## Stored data
====

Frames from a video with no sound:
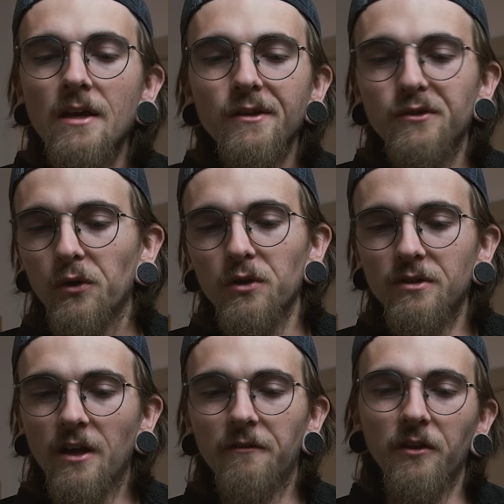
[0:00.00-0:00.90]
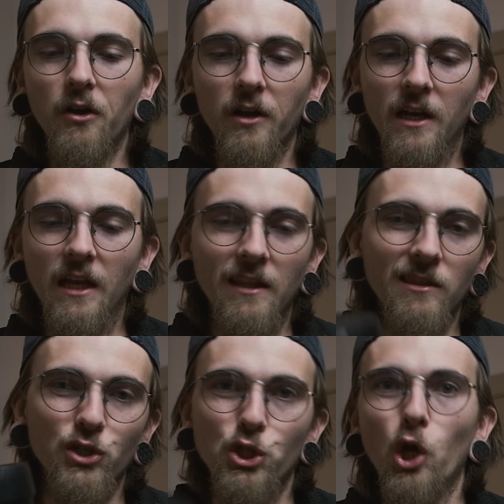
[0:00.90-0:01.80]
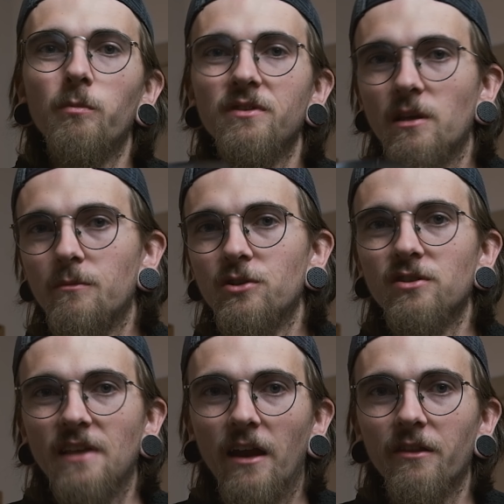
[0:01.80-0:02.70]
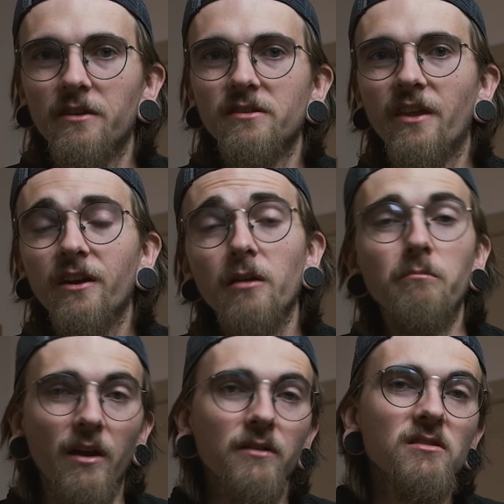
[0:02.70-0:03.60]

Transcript: So you definitely are gonna get the sharpest images out of this lens compared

====

## TASK DIRECTIONS
Where a line contains "[0:00.90-0:01.80]", begin there and set down exactly each line through the end of the data above, omitting any pictures.

## FINISHED EXERCISE
[0:00.90-0:01.80]
[0:01.80-0:02.70]
[0:02.70-0:03.60]

Transcript: So you definitely are gonna get the sharpest images out of this lens compared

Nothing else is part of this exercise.